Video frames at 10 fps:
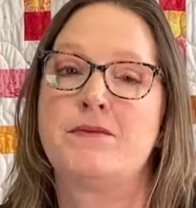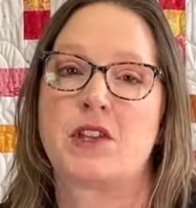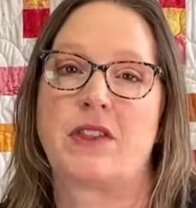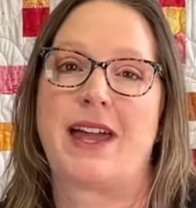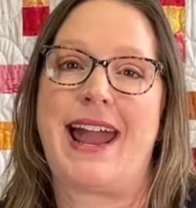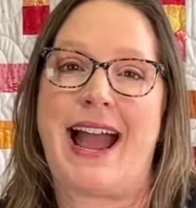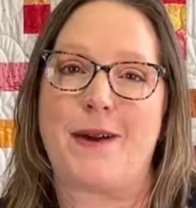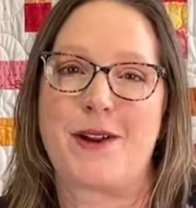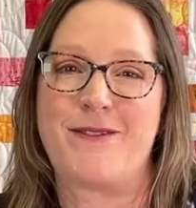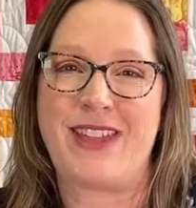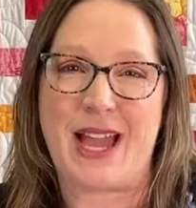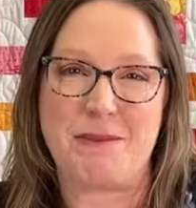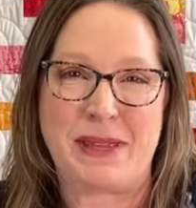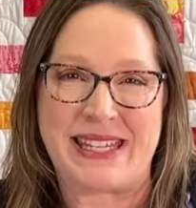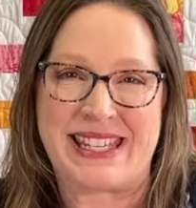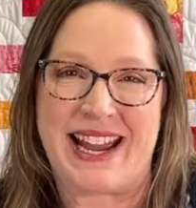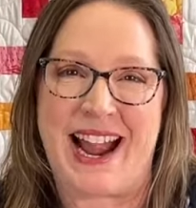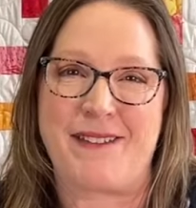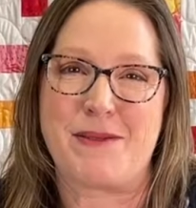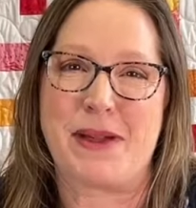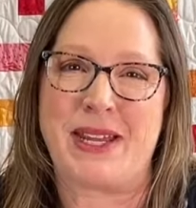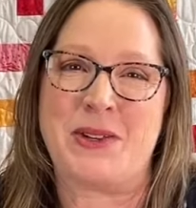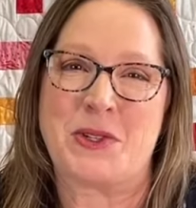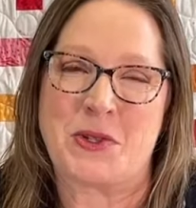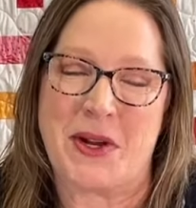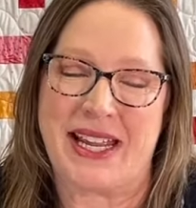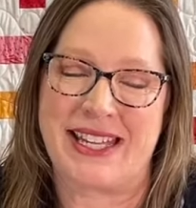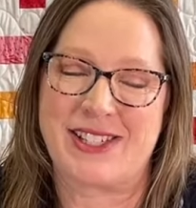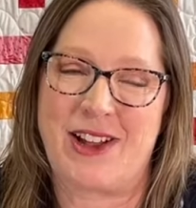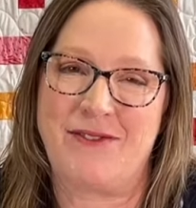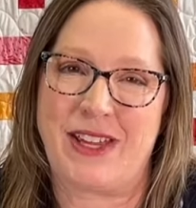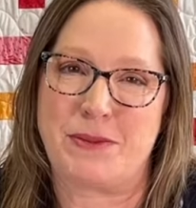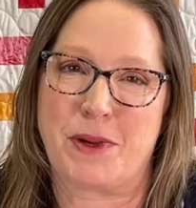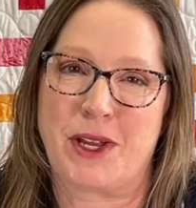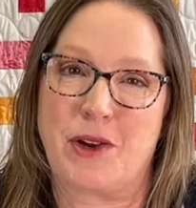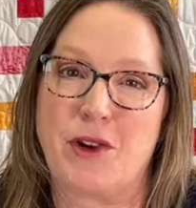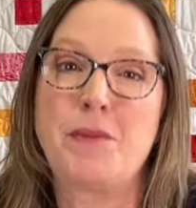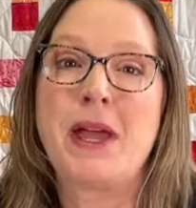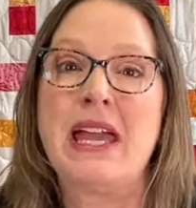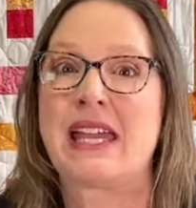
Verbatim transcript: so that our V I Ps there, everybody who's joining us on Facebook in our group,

...

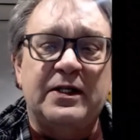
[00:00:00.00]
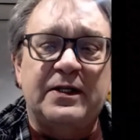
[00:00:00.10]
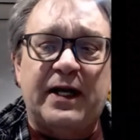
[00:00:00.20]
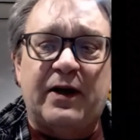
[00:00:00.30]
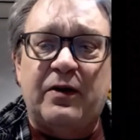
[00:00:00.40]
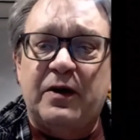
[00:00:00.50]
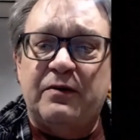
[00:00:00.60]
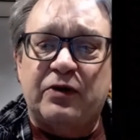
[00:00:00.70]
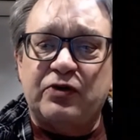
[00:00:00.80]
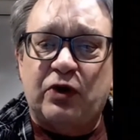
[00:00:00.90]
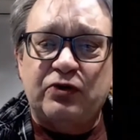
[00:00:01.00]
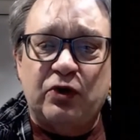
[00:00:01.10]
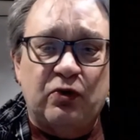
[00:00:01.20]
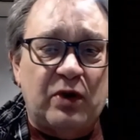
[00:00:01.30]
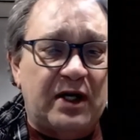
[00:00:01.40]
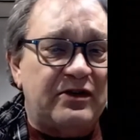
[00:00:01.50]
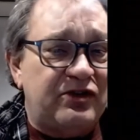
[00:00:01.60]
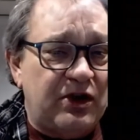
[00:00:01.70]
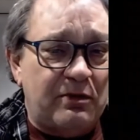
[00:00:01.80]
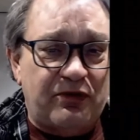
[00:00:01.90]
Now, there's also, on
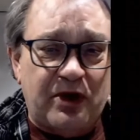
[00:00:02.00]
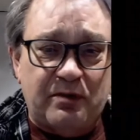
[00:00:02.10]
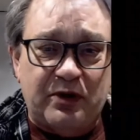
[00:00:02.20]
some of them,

* _EXERCISE AIM_:
Starting at the line above that holds "[00:00:00.00]", return each line up to and including the one that holds "[00:00:01.70]", exactly as written, minus any pictures.

* _SOLUTION TO THE PROBLEM_:
[00:00:00.00]
[00:00:00.10]
[00:00:00.20]
[00:00:00.30]
[00:00:00.40]
[00:00:00.50]
[00:00:00.60]
[00:00:00.70]
[00:00:00.80]
[00:00:00.90]
[00:00:01.00]
[00:00:01.10]
[00:00:01.20]
[00:00:01.30]
[00:00:01.40]
[00:00:01.50]
[00:00:01.60]
[00:00:01.70]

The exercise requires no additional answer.